Segment Start: Exercise materials

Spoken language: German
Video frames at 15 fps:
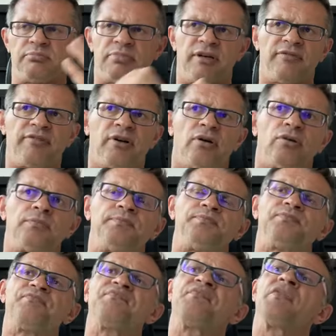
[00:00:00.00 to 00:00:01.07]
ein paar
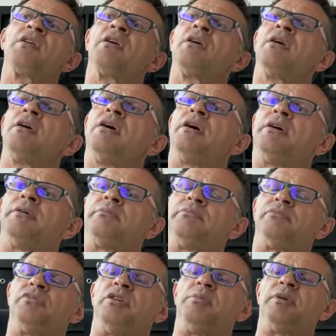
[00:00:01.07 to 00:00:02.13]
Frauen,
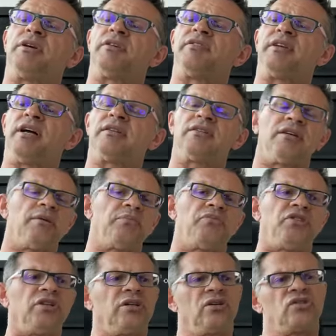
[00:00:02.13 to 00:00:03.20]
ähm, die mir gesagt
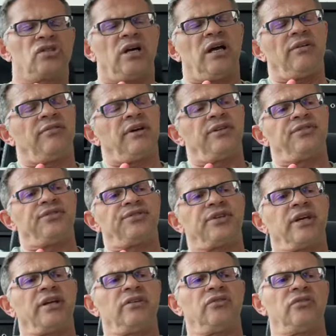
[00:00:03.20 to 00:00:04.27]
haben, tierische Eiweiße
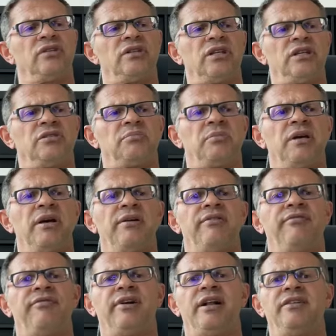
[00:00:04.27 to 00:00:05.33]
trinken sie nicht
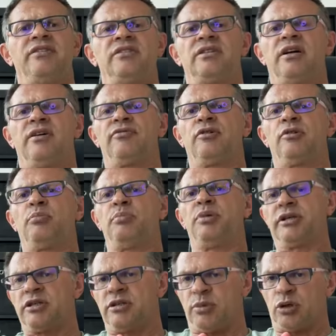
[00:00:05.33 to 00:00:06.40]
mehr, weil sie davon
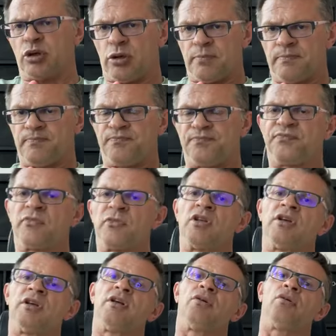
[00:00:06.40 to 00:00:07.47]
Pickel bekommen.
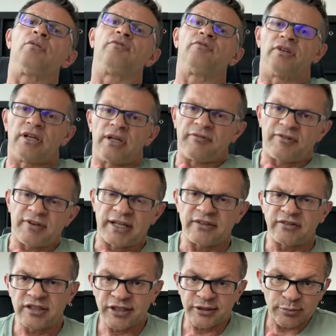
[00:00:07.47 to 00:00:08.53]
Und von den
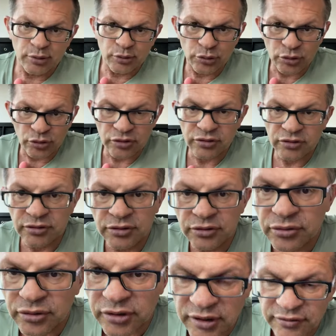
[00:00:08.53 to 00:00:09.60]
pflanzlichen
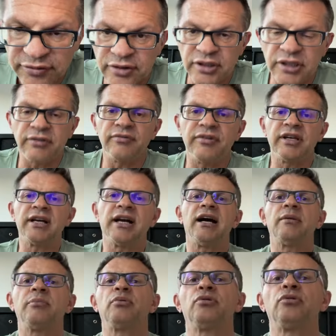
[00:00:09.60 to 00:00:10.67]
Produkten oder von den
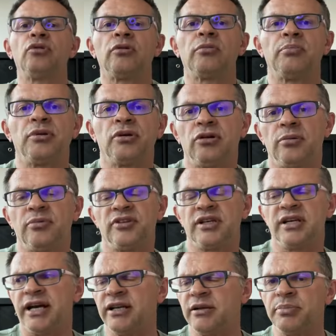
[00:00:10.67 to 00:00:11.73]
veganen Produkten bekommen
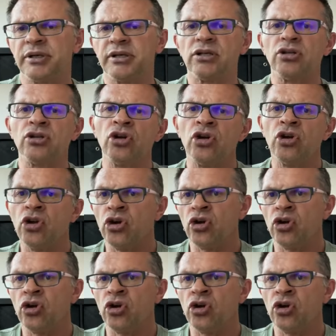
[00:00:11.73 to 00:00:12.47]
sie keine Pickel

Segment End: Exercise materials
Segment Start: Exercise materials

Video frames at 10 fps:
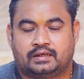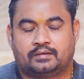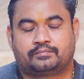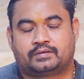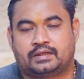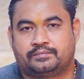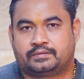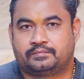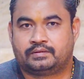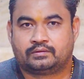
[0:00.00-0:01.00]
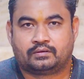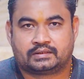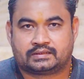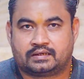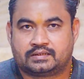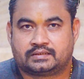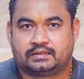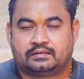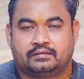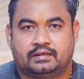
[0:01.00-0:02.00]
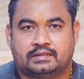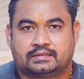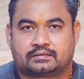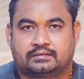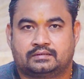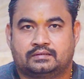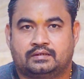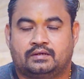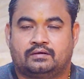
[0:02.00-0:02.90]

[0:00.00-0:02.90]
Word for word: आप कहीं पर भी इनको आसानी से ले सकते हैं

Segment End: Exercise materials

• **Task requirements**
Return each line of the preceding material in which "frames" can be found.

• **The completed task**
Video frames at 15 fps:
Video frames at 10 fps:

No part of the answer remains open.